En la Convención se dedicaron a retar y gritonear a cualquiera que no entendiera su enrevesado vocabulario. Los débiles convencionales le hicieron caso y pusieron al lado de “diversidad sexual”, “disidencia sexual”. Agustín Squella que reparó que no era lo mismo, que era incluso lo contrario, lo mandaron a callar con el único argumento que conocen, llorar y taparse los ojos.

Ante ese empeño por perder, uno no puede evitar pensar que hay algo más que una serie de errores hijos de una esforzada torpeza. Nadie pierde tanto si no gana algo en el intento. Hasta los suicidas se matan solo cuando les conviene. Esta izquierda, la radical, la performática, la disidente, perder le sirve más que ganar.

Les sirve porque los define, porque los comprende, porque los une también. El poder obligaría a distinguir quién es quién. Obligaría a tomar decisiones, obligaría a traicionar. Obligaría a despertarse temprano, incluso. Obligaría a dejar la estética de la poesía épica, para vivir en la ética de la prosa.

Sería maravilloso que la performance de la bandera en el ano fuese la expresión punk de una rabia incontenible. Lo es en parte, pero no se les olvida a quienes participan de ella que son el posible objeto de alguna tesis universitaria del primer mundo. Que hay viajes a Harvard y sueldos en alguna universidad esperandol@s.

Su rebeldía, como la de Las Tesis, rompe con todo menos con el marco teórico que les provee justamente el imperialismo norteamericano y sus academias (financiadas todas por millonarios). Como con las Tesis, la rebeldía es contra el Estado, pero desde el Estado, contra los políticos pero en actos y escenarios políticos, contra Chile, pero llamando a votar Apruebo para una nueva constitución chilena que sigue consagrando la bandera como emblema patrio.

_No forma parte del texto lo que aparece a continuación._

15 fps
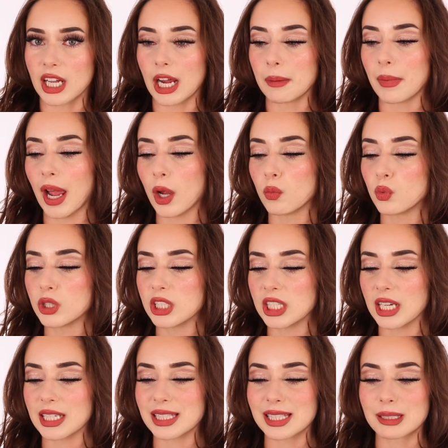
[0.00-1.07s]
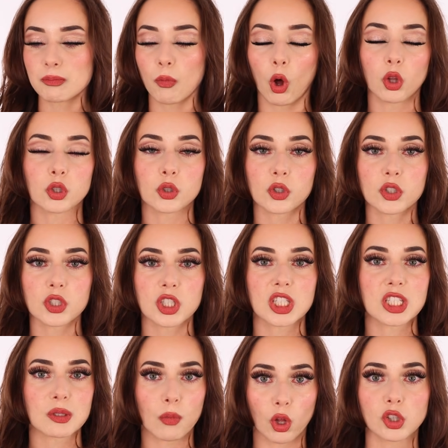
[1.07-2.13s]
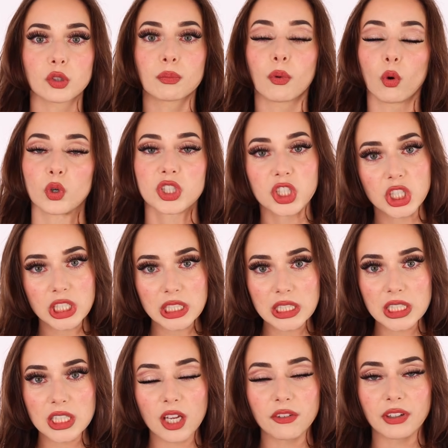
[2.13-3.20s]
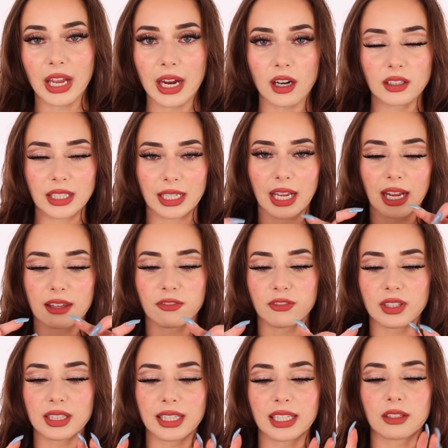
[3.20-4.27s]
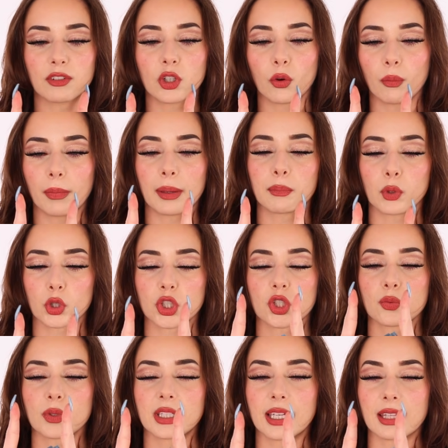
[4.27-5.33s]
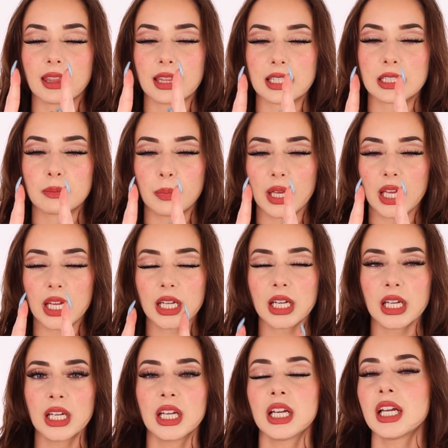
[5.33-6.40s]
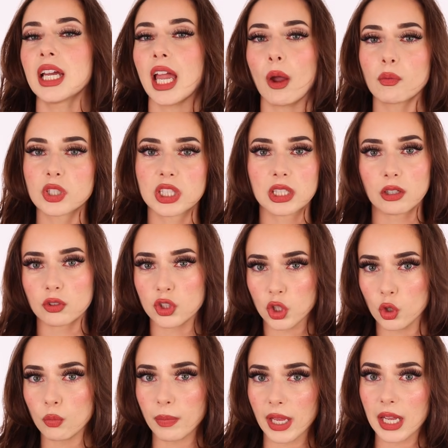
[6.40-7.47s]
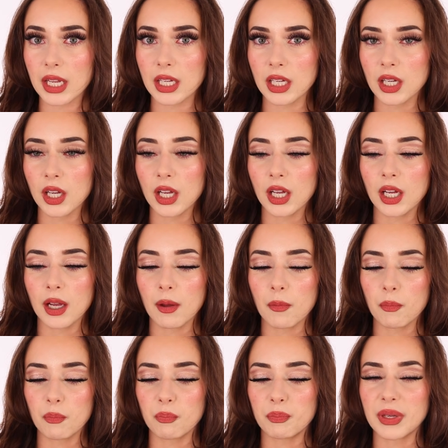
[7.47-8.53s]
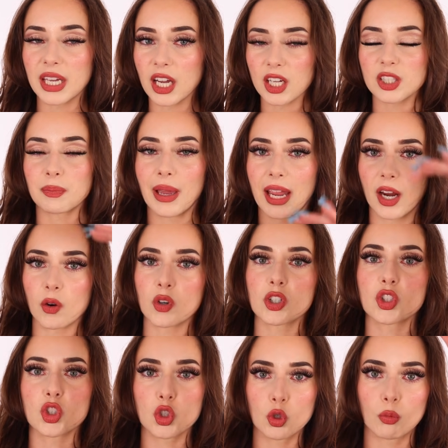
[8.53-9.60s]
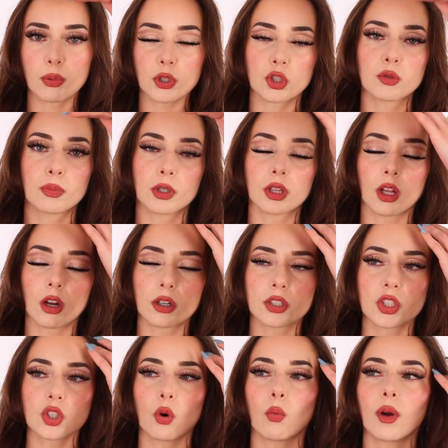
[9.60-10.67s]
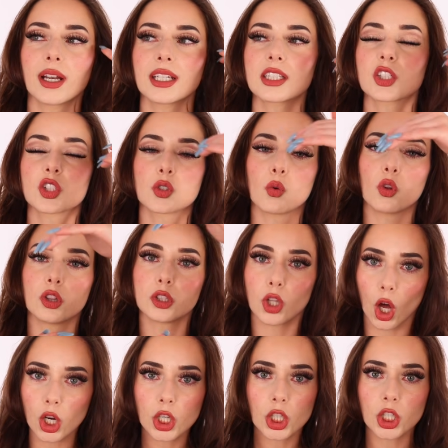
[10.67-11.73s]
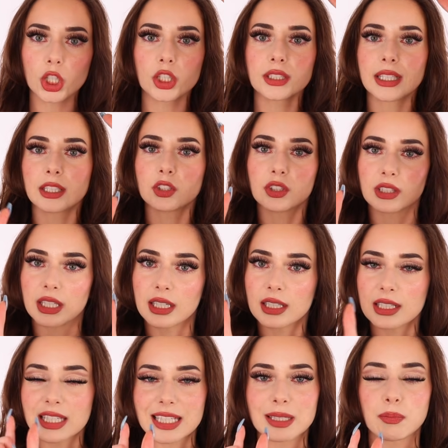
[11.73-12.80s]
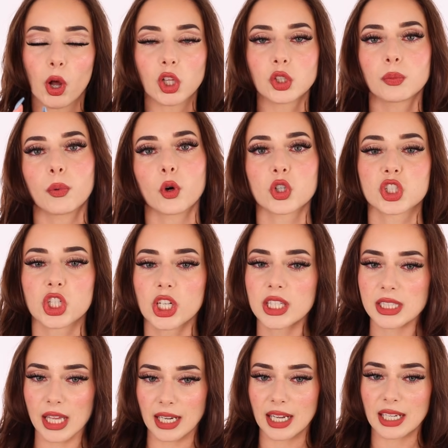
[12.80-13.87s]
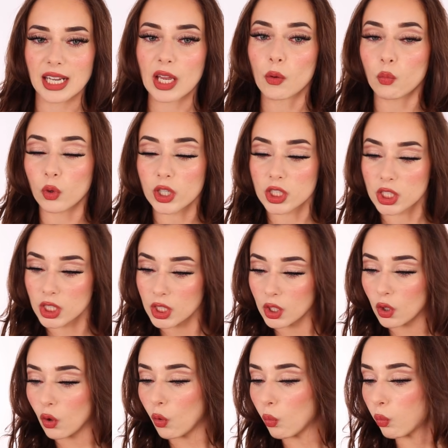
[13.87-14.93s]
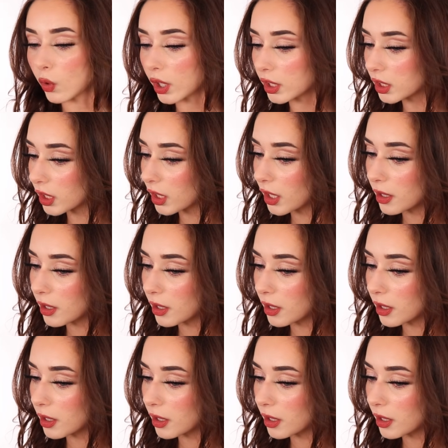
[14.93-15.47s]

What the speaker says: time, I would take smaller portions of hair. Like, I feel like even though my portions were like this big, it was still too big because my hair is super, super long. So when it's longer, then you take smaller portions and then it would work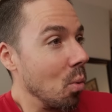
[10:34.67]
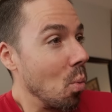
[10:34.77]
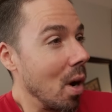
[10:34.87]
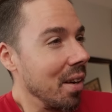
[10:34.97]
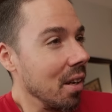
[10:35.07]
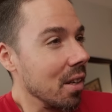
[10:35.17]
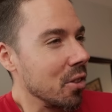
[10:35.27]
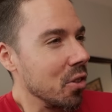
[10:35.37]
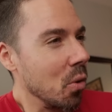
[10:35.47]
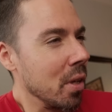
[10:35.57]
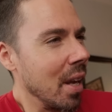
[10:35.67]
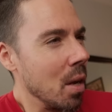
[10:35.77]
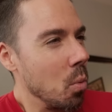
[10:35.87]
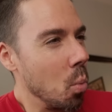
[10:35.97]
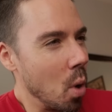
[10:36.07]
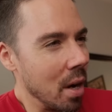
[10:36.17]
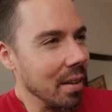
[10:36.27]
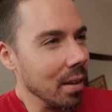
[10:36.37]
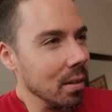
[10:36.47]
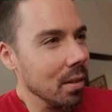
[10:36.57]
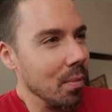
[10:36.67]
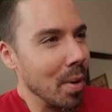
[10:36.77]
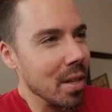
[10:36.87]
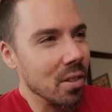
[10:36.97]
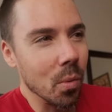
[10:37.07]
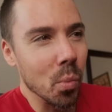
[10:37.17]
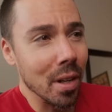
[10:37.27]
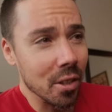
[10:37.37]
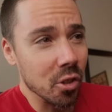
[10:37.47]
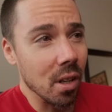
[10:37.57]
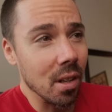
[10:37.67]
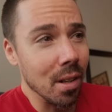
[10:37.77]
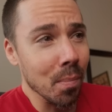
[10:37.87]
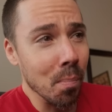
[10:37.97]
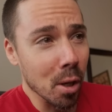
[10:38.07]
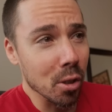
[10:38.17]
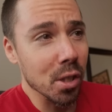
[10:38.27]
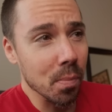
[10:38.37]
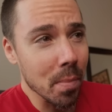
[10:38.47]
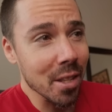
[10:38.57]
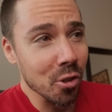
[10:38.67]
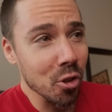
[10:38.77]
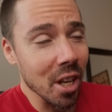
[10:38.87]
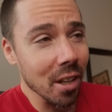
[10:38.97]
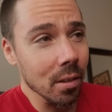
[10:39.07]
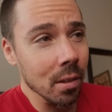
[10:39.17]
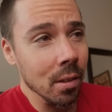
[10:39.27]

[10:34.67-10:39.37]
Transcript: Why not a Sony A1, based on what I saw on Mark Smith's channel?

El acto de la bandera, como el de la fusta y los ciclistas de este domingo, no fue ni planificado, ni preparado. En ambos casos los símbolos se salieron de las manos y se desbocaron mostrando el revés de las dos tramas. Todo lo que el Rechazo, con huasos azotando, no quiere ser. Todo el Apruebo, de trans pariendo la bandera por el ano, tampoco.

Pero en caso de Valparaíso, el accidente es parte de algo más sistemático y antiguo. Algo que cometimos el error y el horror de celebrar durante meses desde octubre del 2019, que no es otra cosa que una izquierda que necesita perder para entenderse a sí misma. Una izquierda a la que no le importa arrastrar al pueblo, a los más pobres de entre el pueblo, en su derrota y dejarlos sin metro, sin seguridad pública, sin registro civil, sin nada que los conecte a la gran ciudad.

Una izquierda perfectamente individualista, que se limpia el trasero con los símbolos, ajenos sin capacidad para desarrollar los propios. Una izquierda parasitaria y egocéntrica. Que viene a llorar a los brazos de Carolina Tohá, Karol Cariola, Camila Vallejo o a los del mismo presidente Boric cada vez que les va mal en la ruleta rusa. ¿Cuánto le durara a la izquierda constructiva, a la militante, a la gobernante, el corazón de abuelita? Espero que poco.